Жанровое своеобразие романа Б. Л. Пастернака «Доктор Живаго» // Художественная культура: Вопросы истории и теории [История и культура: [Альманах]. Вып. 5 (5)] [монография]. СПб., 2006. С. 210-222
Научные работы Статьи о русской литературе XIX – XX вв. Русская проза XX в. Жанровое своеобразие романа Б. Л. Пастернака «Доктор Живаго» // Художественная культура: Вопросы истории и теории [История и культура: [Альманах]. Вып. 5 (5)] [монография]. СПб., 2006. С. 210-222
Предлагаемый читателю текст написан специально для монографии «Художественная культура. Вопросы истории и теории» (СПб., 2006) как ее глава.
«Загадочность» литературной формы позднего, ставшего скандально знаменитым и сыгравшего трагическую роль в судьбе Б. Л. Пастернака его романа поразила меня еще тогда, когда в 1958 или 1959 году мне в руки – на одни сутки и под величайшим секретом! – дали прочесть парижское двухтомное издание этого романа (естественно, строжайше запрещенное в СССР). Помнится, меня удивила тогда неопределенно «бесформенная» стилистика начальных глав романа, и все дальнейшее его содержание осталось совершенно непонятным, показалось «нелепым».
Я не успел даже и дочитать его до конца, поэтому корпус стихотворений героя романа, доктора Живаго, оставался мне неизвестным. Опубликованные перед этим в журнале «Юность» стихотворения из романа были мне знакомы, но что они принадлежат «доктору Живаго» — я не знал до времен перестройки, когда роман был впервые легально опубликован у нас в стране. Зато как раз в это время, в 1-й половине 1990-х гг., мне пришлось посвятить разбору этого романа Пастернака сдвоенную полуторачасовую передачу в цикле радиобесед о современной литературе. Именно тогда я и прочел внимательно, осознанно и уже как состоявшийся филолог-литературовед этот «задержанный» роман.
Его новое прочтение, с одной стороны, живо напомнило мне мое первоначальное впечатление, но с другой – подсказало мне и нетривиальную «разгадку» его неповторимой художественной формы. В своей монографии я развернул это свое понимание исповедального, итогового смысла романа для самого Пастернака, а также его места во всей русской романной традиции (не только советской).

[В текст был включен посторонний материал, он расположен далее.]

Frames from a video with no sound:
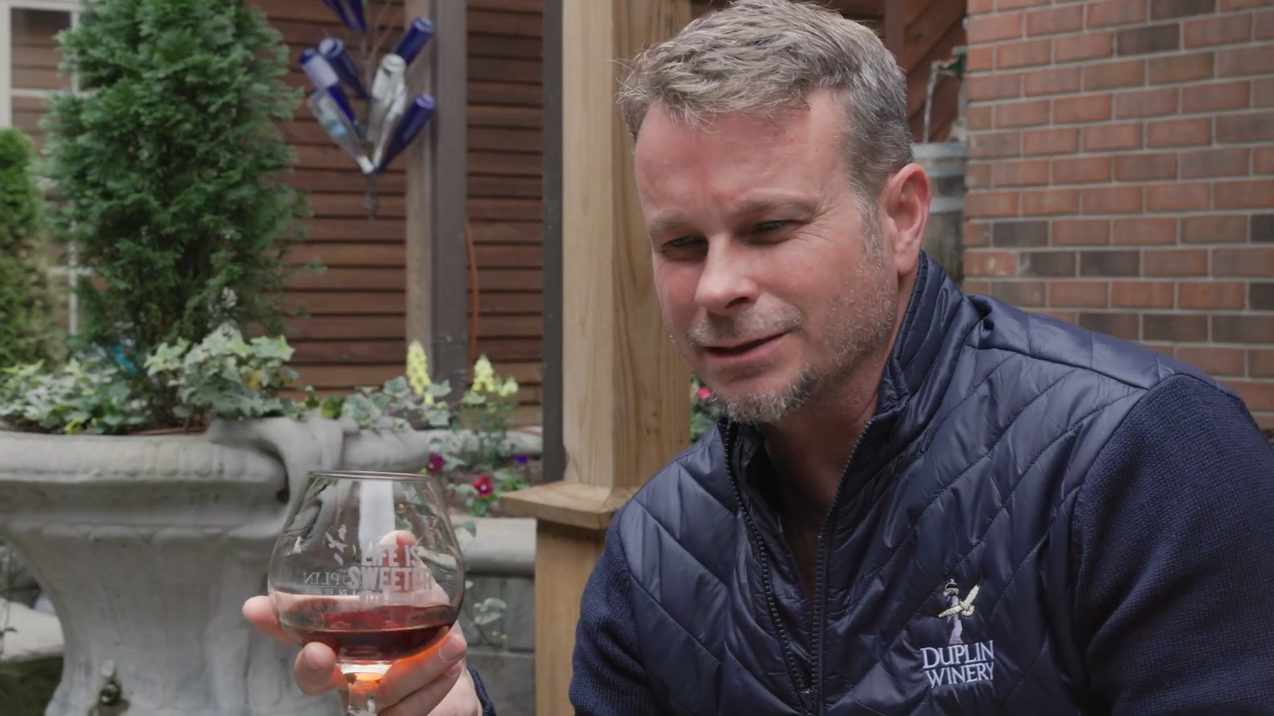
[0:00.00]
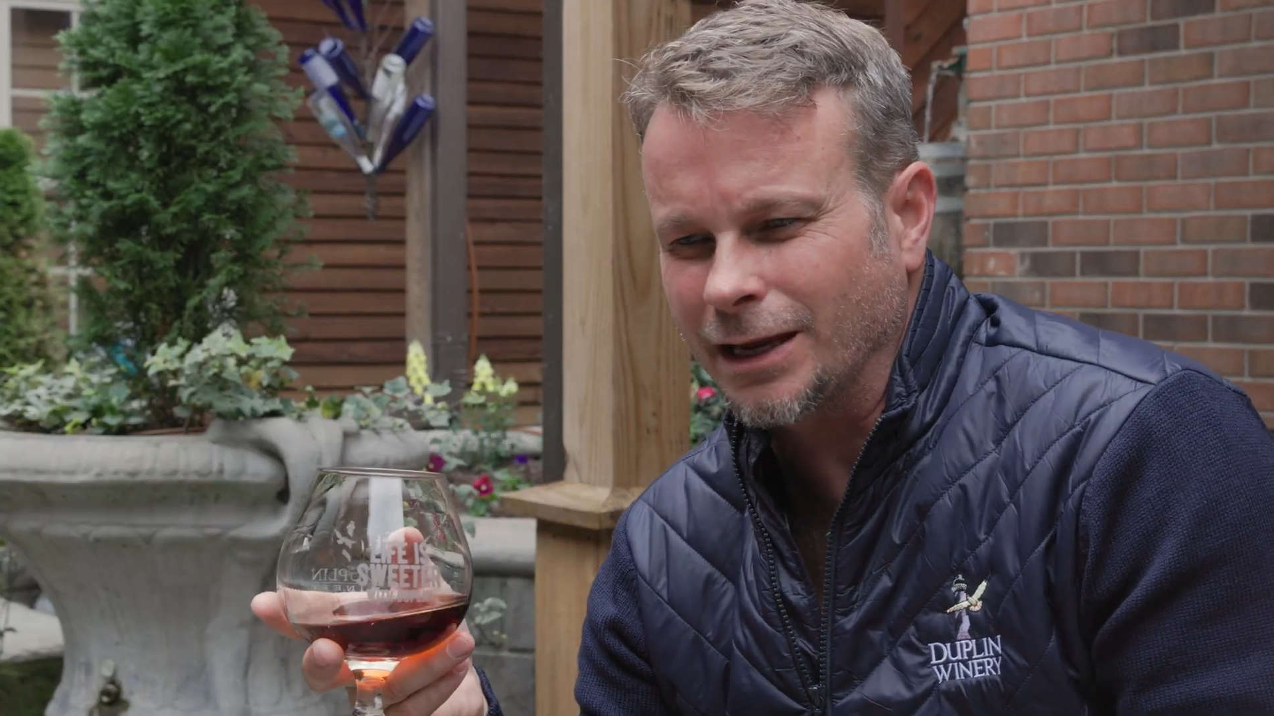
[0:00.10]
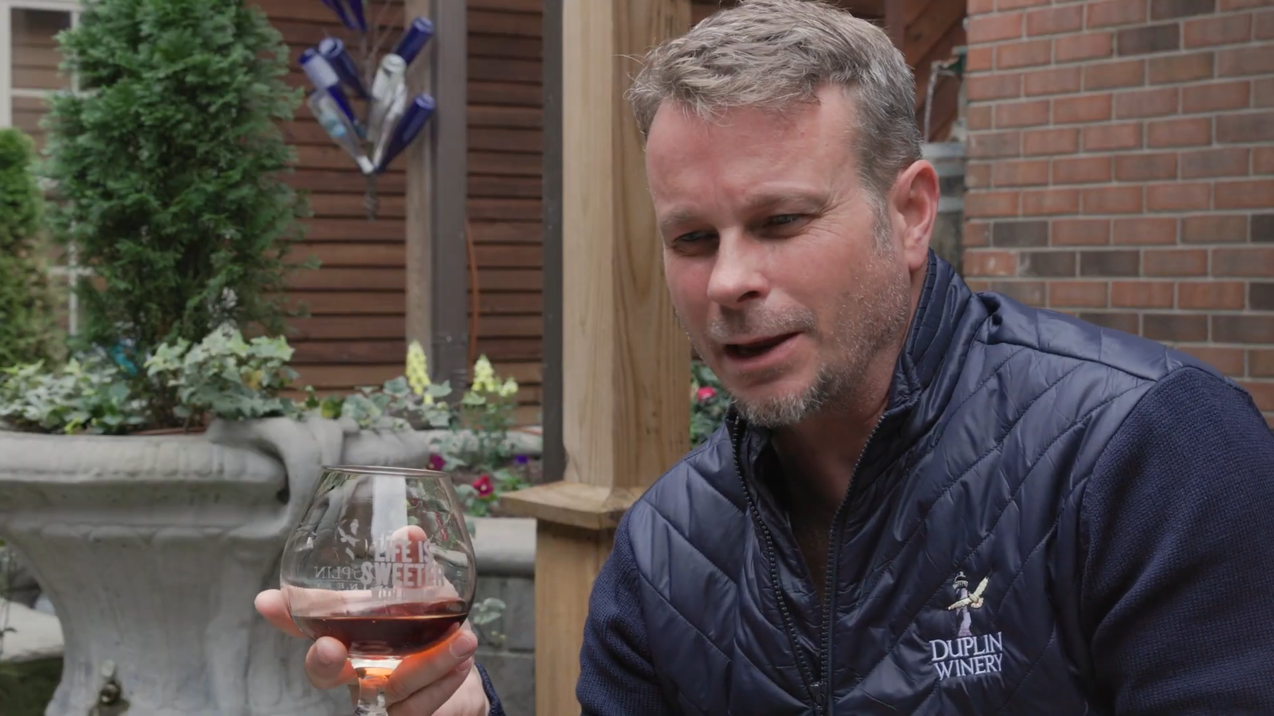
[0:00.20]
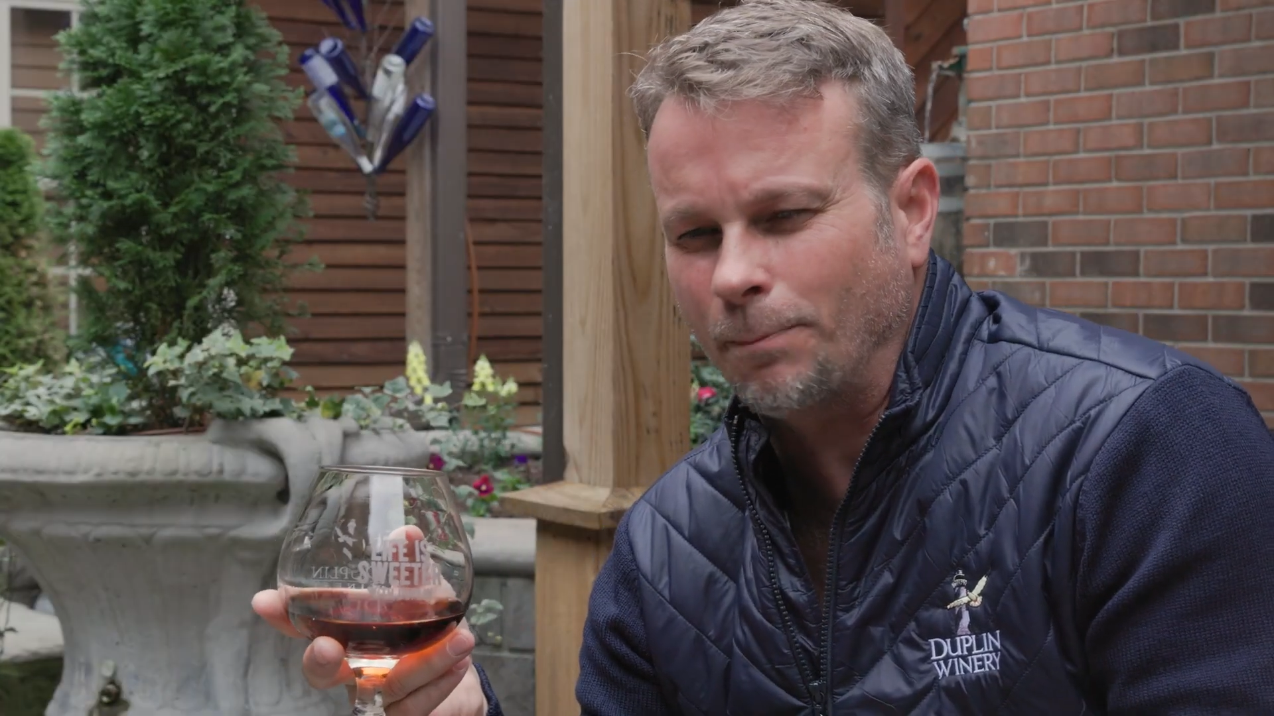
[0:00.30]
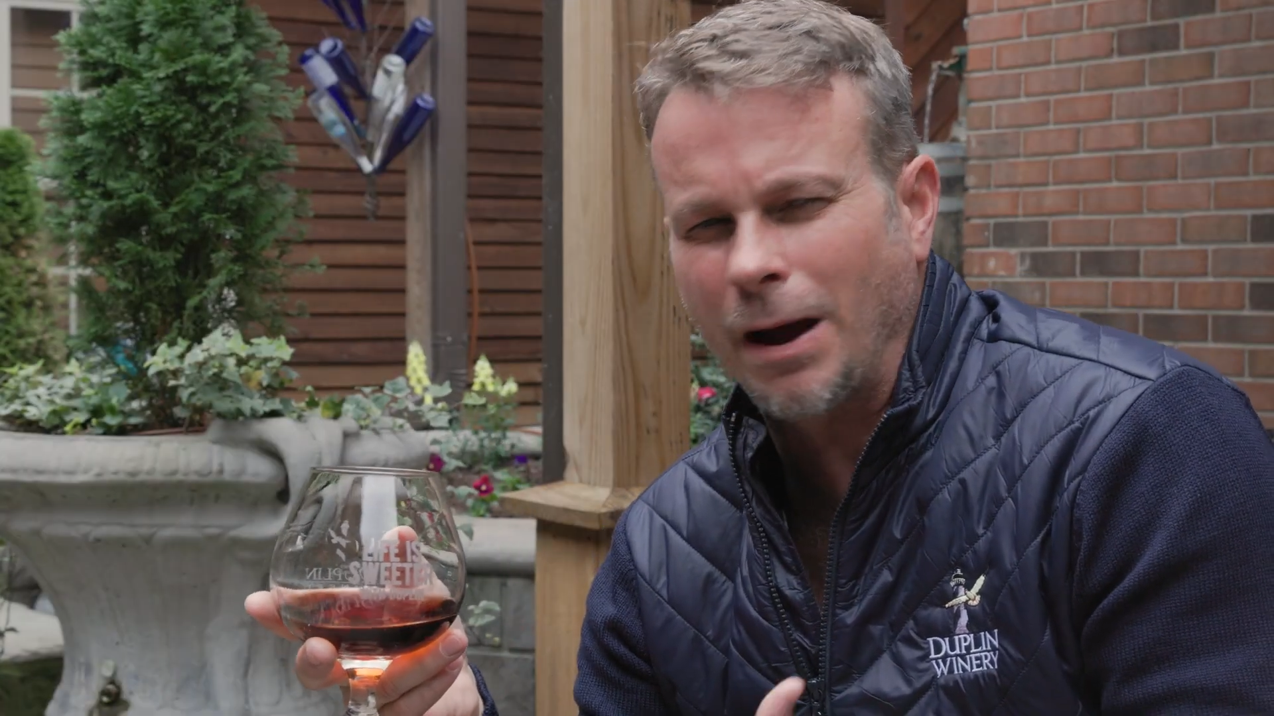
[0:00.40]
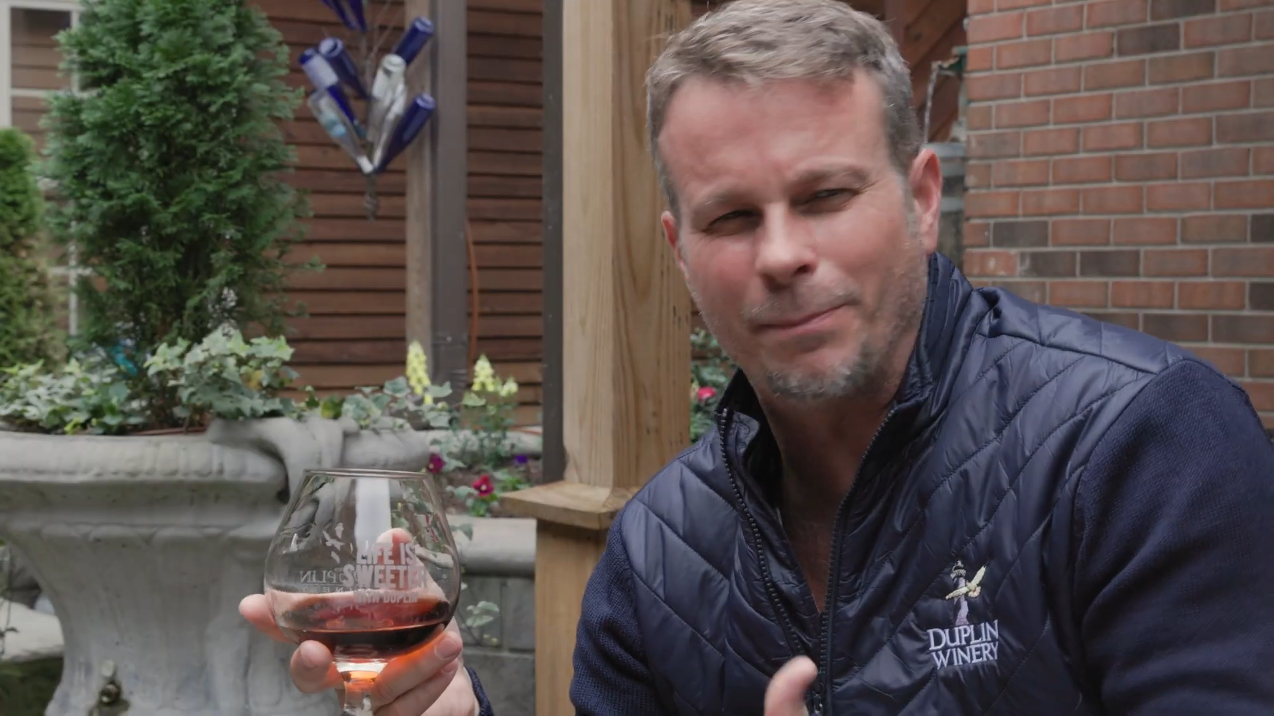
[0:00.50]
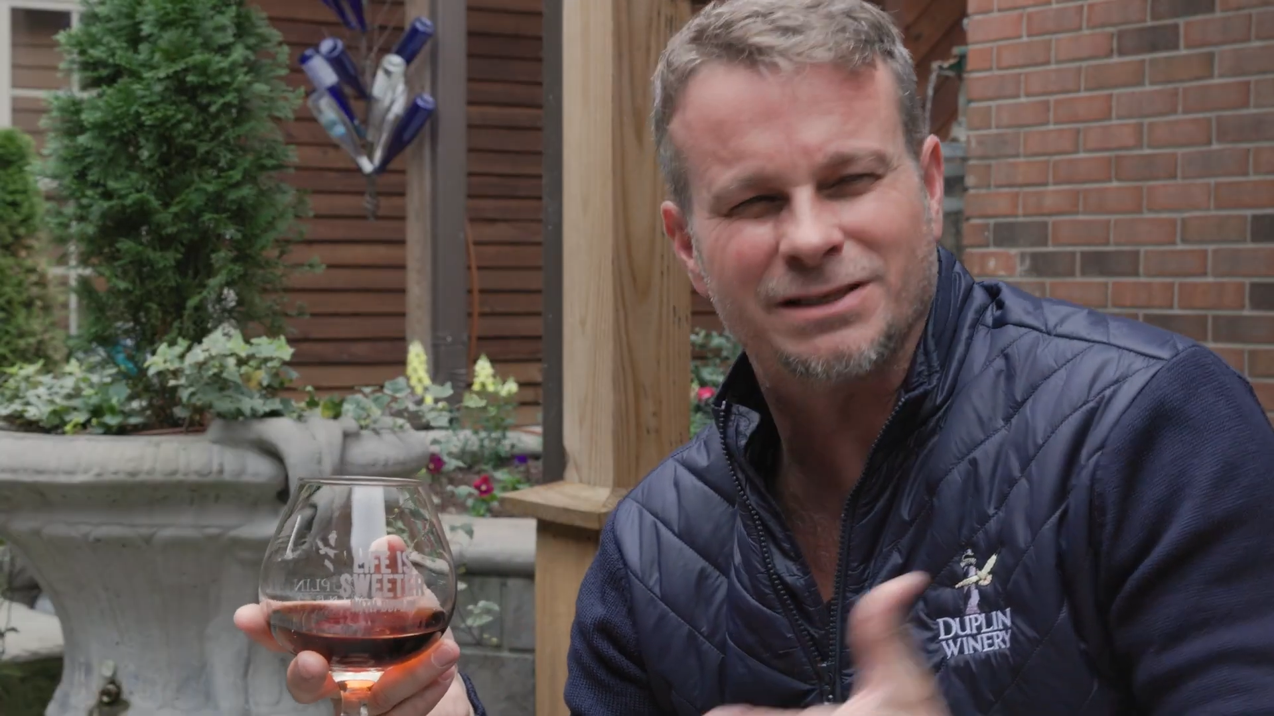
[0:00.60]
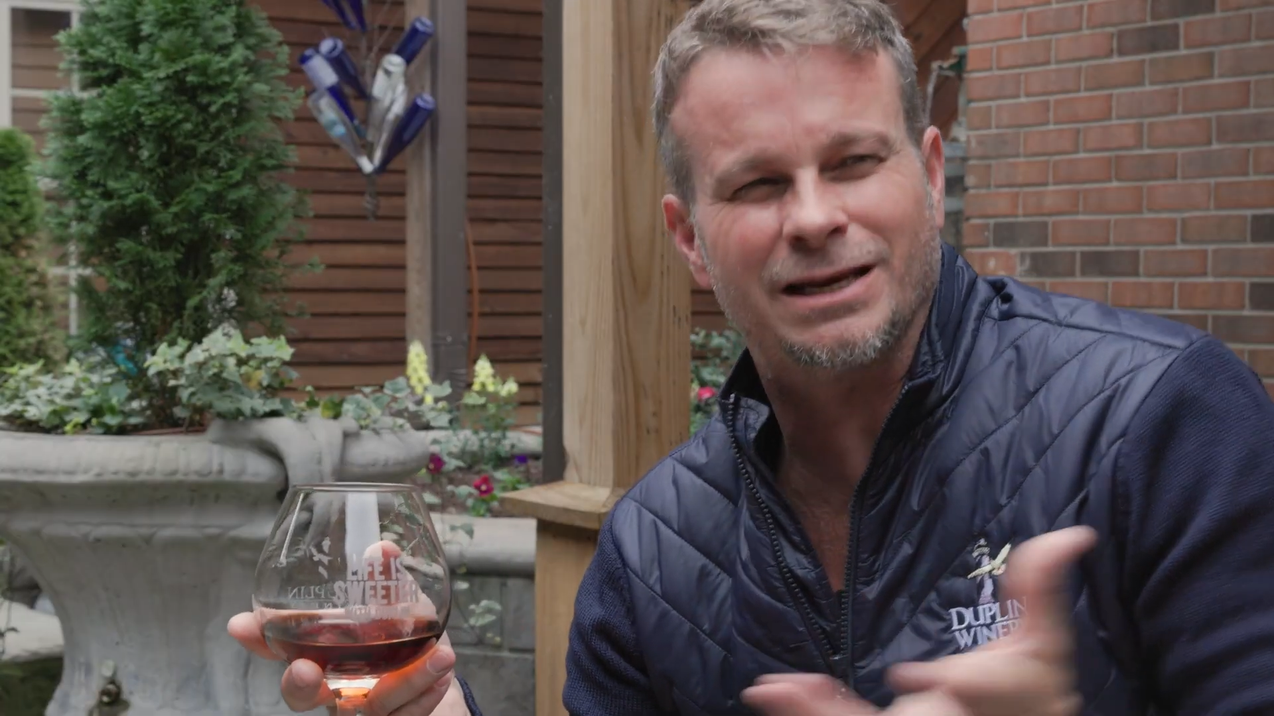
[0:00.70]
I get puppies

Хочу, в частности, особо обратить внимание читателя на тот момент в анализе жанра пастернаковского романа, который касается взаимной «обращенности» друг к другу двух совершенно разнообъемных частей романа, поскольку именно эта их архитектоническая взаимообращенность и устанавливает окончательную жанровую форму произведения. Самый прием такой взаимообращенности двух частей одного и того же произведения я впервые обнаружил, когда пришлось в свое время (в 1960-х годах) характеризовать соотношение между собой двух разновременных книг «Поднятой целины» Шолохова (этого до сих пор никто не проделал, но без этого, я убежден, невозможно объяснить художественную целостность шолоховской дилогии).